# [Records provided]
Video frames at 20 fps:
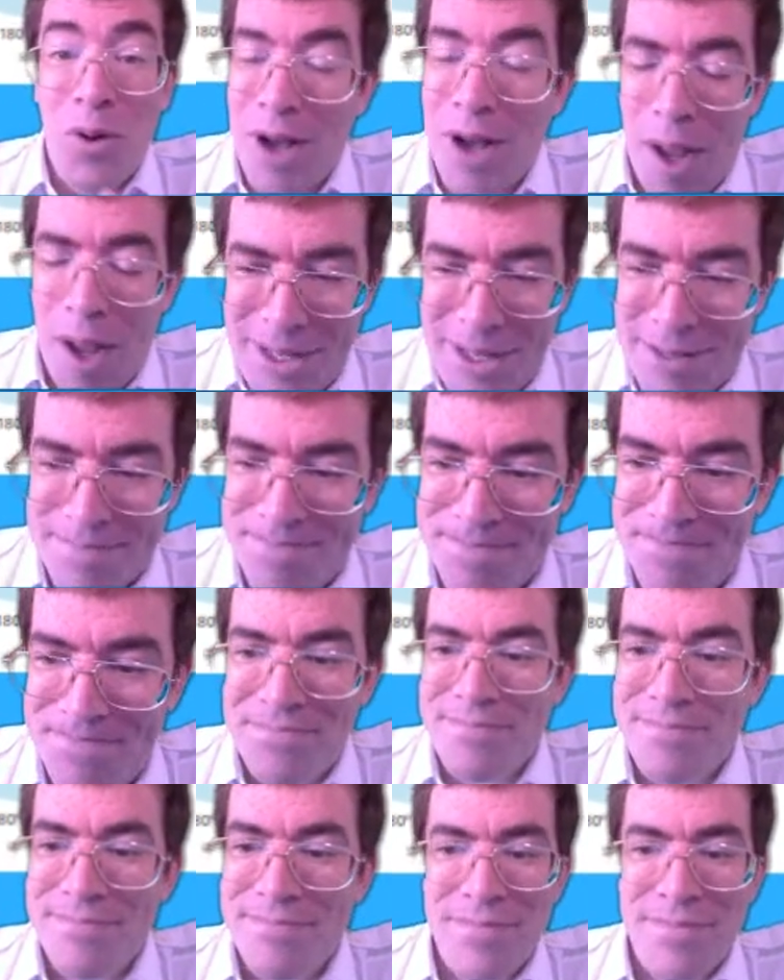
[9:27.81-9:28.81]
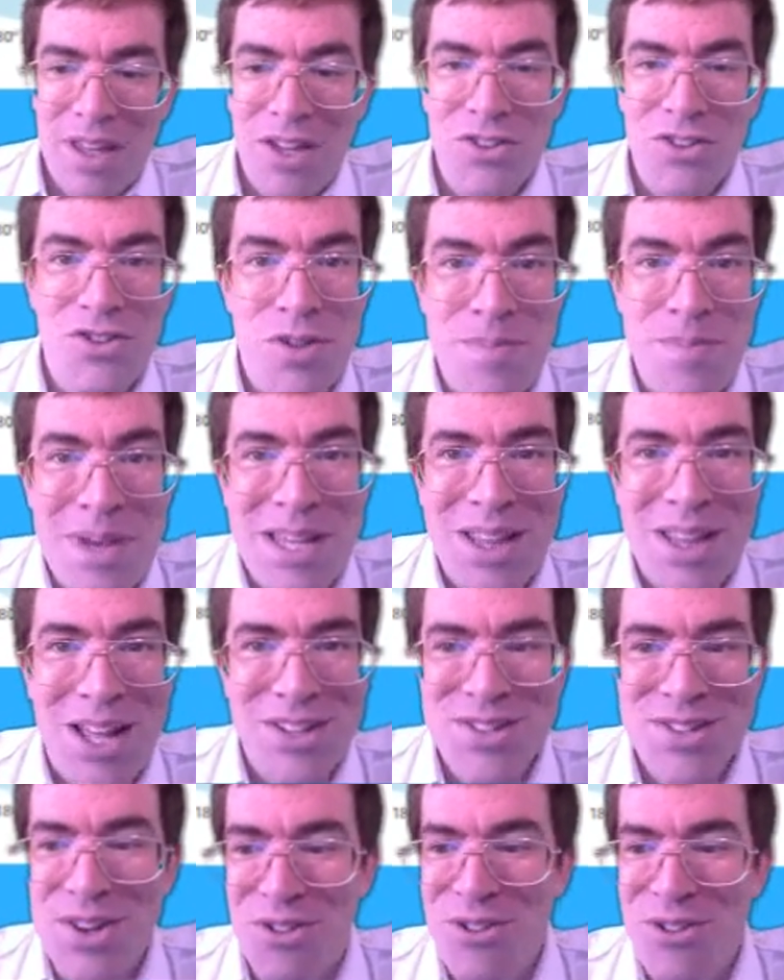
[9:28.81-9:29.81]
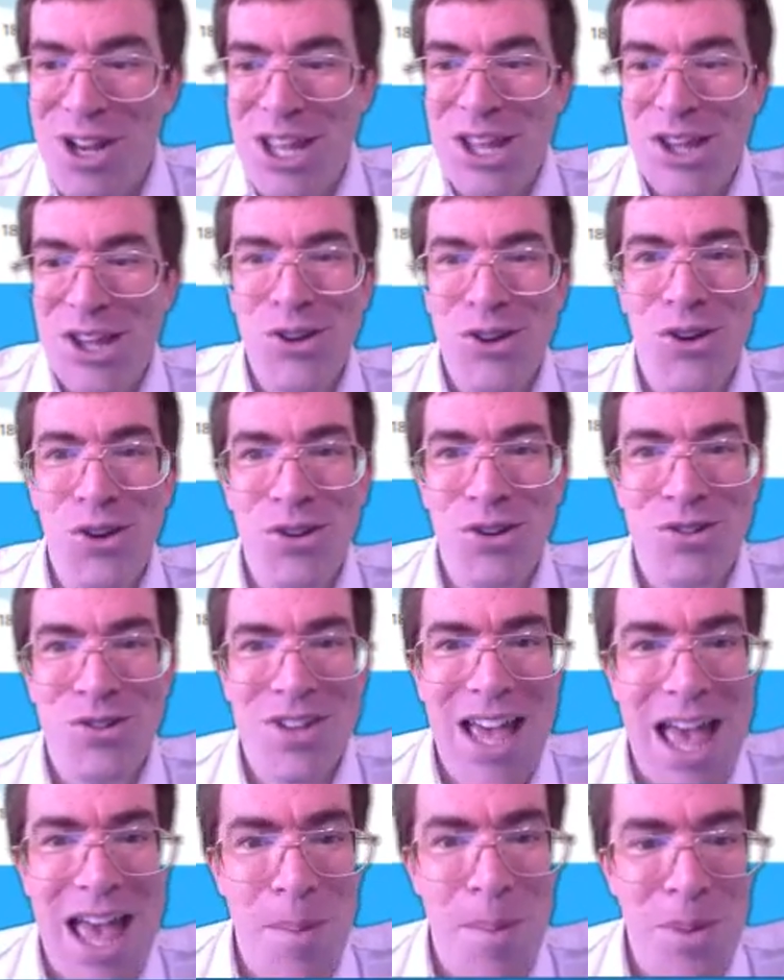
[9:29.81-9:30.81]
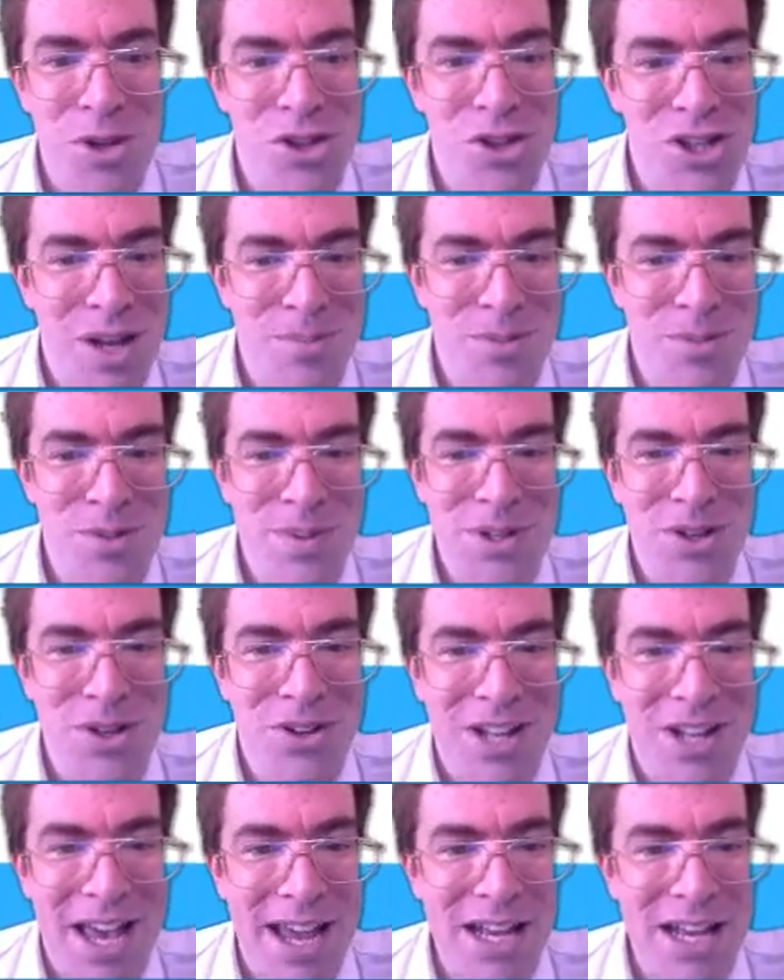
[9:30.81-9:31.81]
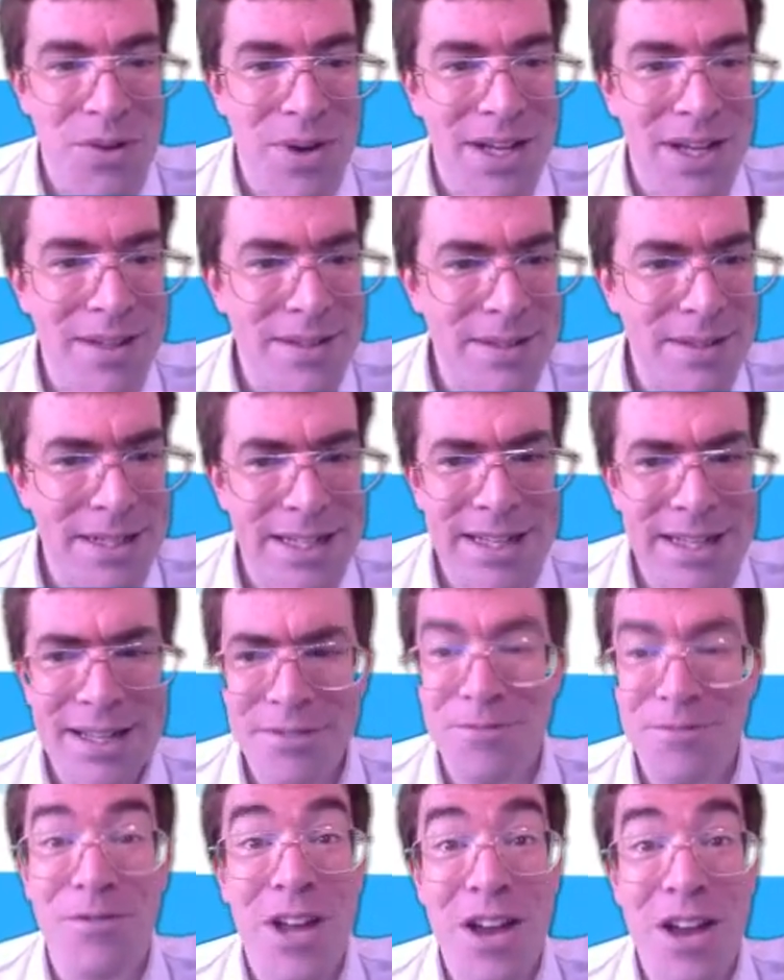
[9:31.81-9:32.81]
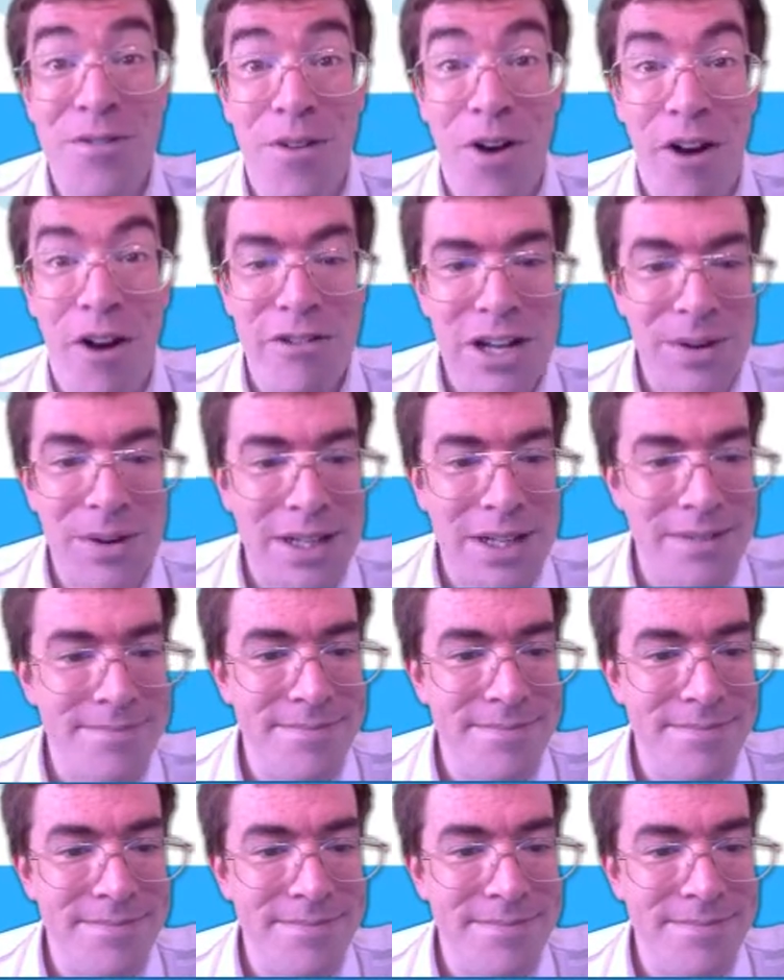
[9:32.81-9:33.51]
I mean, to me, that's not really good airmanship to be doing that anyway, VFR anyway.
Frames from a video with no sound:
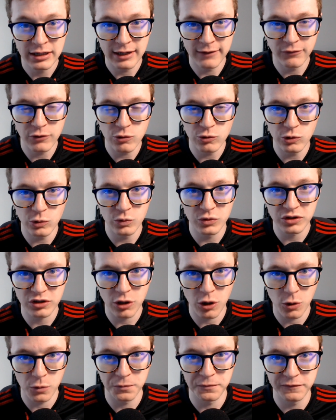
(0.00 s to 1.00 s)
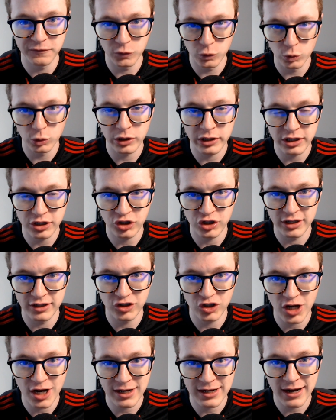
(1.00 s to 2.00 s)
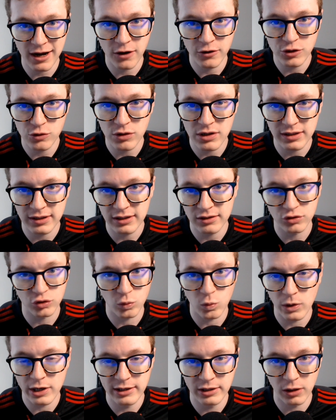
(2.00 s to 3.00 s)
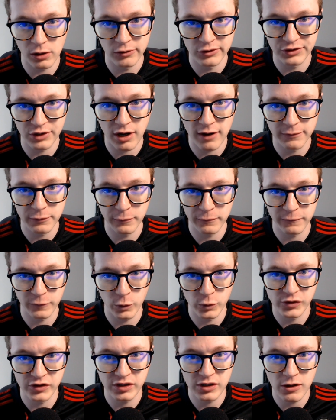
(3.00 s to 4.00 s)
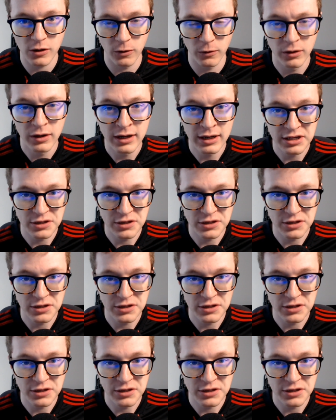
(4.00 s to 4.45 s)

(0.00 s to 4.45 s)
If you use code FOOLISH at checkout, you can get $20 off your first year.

# [Required action]
Whatever pictures the entries contain, omit them, and write the rest out exactly.

# [Task result]
Video frames at 20 fps:
[9:27.81-9:28.81]
[9:28.81-9:29.81]
[9:29.81-9:30.81]
[9:30.81-9:31.81]
[9:31.81-9:32.81]
[9:32.81-9:33.51]
I mean, to me, that's not really good airmanship to be doing that anyway, VFR anyway.
Frames from a video with no sound:
(0.00 s to 1.00 s)
(1.00 s to 2.00 s)
(2.00 s to 3.00 s)
(3.00 s to 4.00 s)
(4.00 s to 4.45 s)

(0.00 s to 4.45 s)
If you use code FOOLISH at checkout, you can get $20 off your first year.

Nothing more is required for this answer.